Of course now that the light is shining brightly upon them, city leaders are now desperately trying to hire new officers.  But where applications used to be counted in the hundreds, they are now counted in the tens. We will see how that works out.  You can't have a handful of applications for 25 jobs and expect it to end well.

And there is a leadership crisis at the police station.  Command staff have found it better to leave than stay given the prevailing negative attitudes about police and devastating force shortages.  Morale is low.

The second antidote, then, is that the city desperately needs leaders who tangibly express real support for the police, not half-hearted support because of political necessity or convenience.

And the most meaningful way to show that support is to back the police when they do the kind of proactive policing -- including traffic stops -- that effectively remove guns from the street and lock offenders in jail.

I have heard many people protest the measures I am suggesting because they say that "you can't jail your way out of the problem".

Well, I disagree with such a broad and indiscriminate statement.

Maybe you can't solve every societal problem that makes the shooters shoot, but you can sure make a serious and meaningful dent in the problem that makes a difference to potential victims.

Here is a relevant example of what I mean.

In 1993 new president Bill Clinton faced a massive violent crime problem. The national crime rate per 100,000 citizens for murder, rape, robbery and aggravated assault nearly quadrupled between 1960 and 1992.

In response, congress passed, and Clinton signed, the Violent Crime Control and Law Enforcement Act of 1994.  The "Crime Bill" supported and funded tough law enforcement and prosecution measures and tough sentences for violent criminals, particularly ones with long criminal histories.

After the bill’s passage, and the passage of similar laws by the states, the violent crime rate was cut in half within 20 years.

What does that mean other than being an impressive statistic?
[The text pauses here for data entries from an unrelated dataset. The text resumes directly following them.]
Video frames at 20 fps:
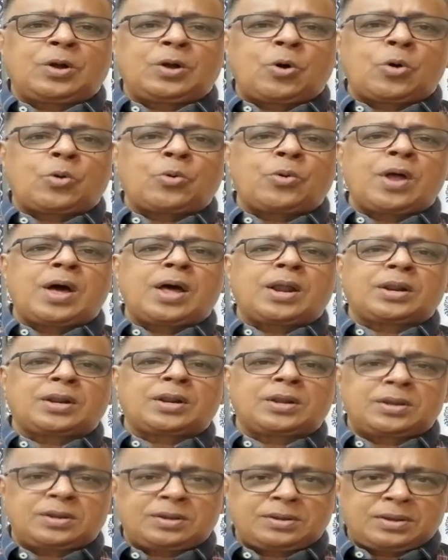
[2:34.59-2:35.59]
করোনার
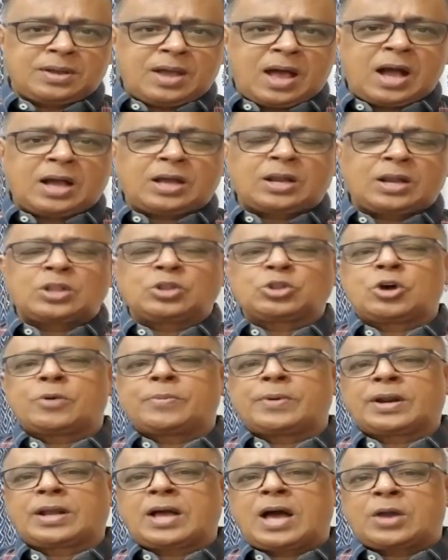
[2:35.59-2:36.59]
আক্রান্ত
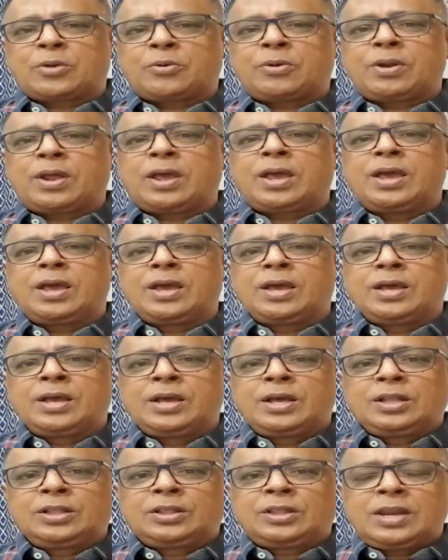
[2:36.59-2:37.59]
হবার কারণে
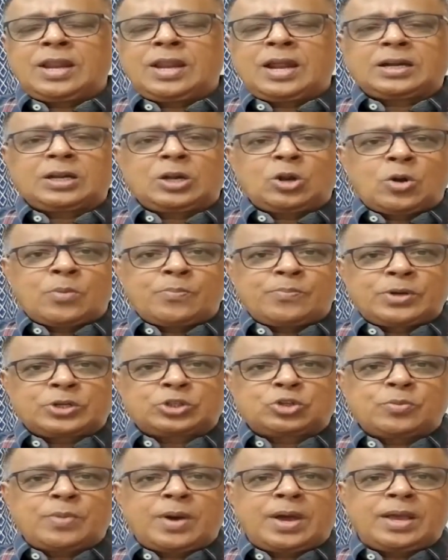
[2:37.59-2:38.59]
তিনি একটা লম্বা
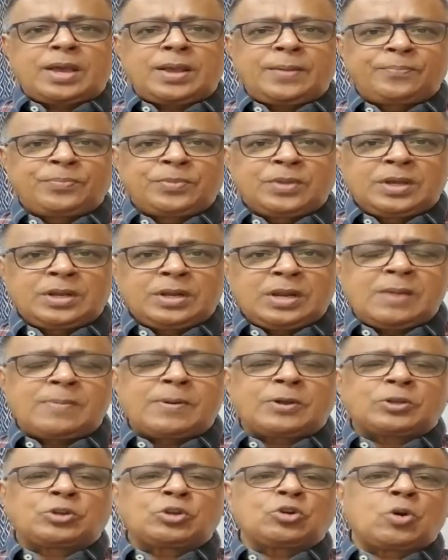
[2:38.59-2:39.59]
সময়
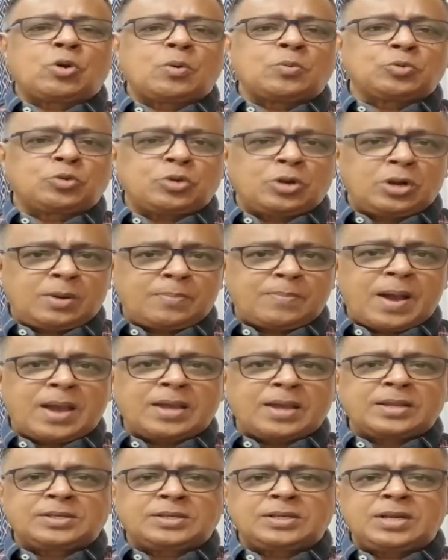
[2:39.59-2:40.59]
নির্বাচন কমিশনের
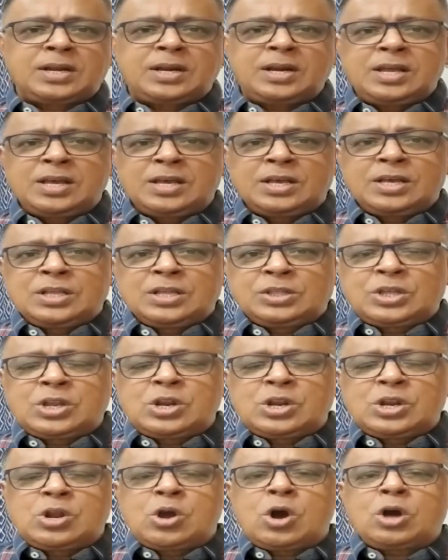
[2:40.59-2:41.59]
বাইরে ছিলেন
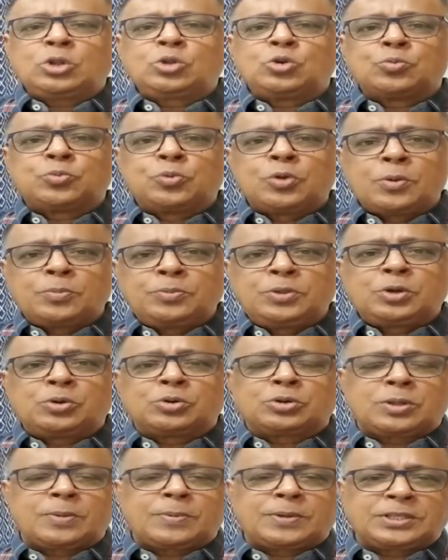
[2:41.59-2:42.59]
তিনি হয়তো উপলব্ধি
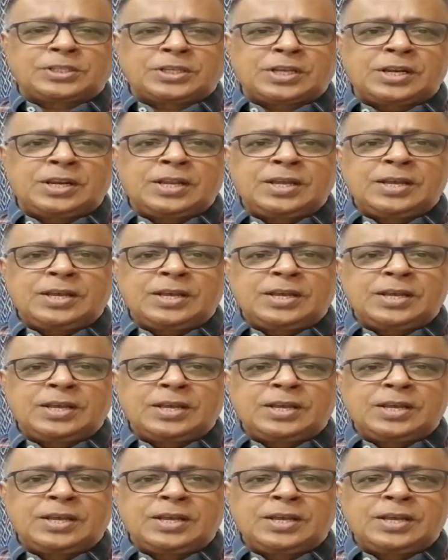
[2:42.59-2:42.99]
করতে পারছেন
In terms of the lives of real people, if the 1994 crime rate had gone unaddressed and had persisted 20 years later, a shocking 14,300 more citizens would have been killed in 2014 alone, and 41,000 more women would have been raped. 
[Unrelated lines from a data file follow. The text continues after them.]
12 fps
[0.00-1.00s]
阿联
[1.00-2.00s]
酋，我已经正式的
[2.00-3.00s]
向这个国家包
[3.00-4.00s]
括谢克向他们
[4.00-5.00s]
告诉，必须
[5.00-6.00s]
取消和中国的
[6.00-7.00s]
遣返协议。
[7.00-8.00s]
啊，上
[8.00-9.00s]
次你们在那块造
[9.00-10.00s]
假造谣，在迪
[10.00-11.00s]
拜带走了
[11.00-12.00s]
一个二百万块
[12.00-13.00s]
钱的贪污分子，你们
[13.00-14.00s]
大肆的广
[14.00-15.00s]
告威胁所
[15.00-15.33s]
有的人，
Protecting these lives was an undeniable real-life benefit of the crime bill.  It is an overwhelming case against those vocal activists who vehemently argue that "prison does no good".  Well, prison does do good because it unequivocally denies violent criminals the opportunity to kill and rape innocents.

At this point in our local tragedy, we have to hope that the Champaign police can rapidly ramp up their numbers with fully trained and competent new officers. 

However, equally important is that our leaders must also genuinely recognize the value of our police.  They need to actually  "have their backs".  They need to regularly and publicly give them the moral support they need to keep us safe and to save lives. 

But if their ideology, as was so disgustingly displayed by Beck and Foellmer, prevents them from doing so, they need to get out of the way so others can do it for them... and for us.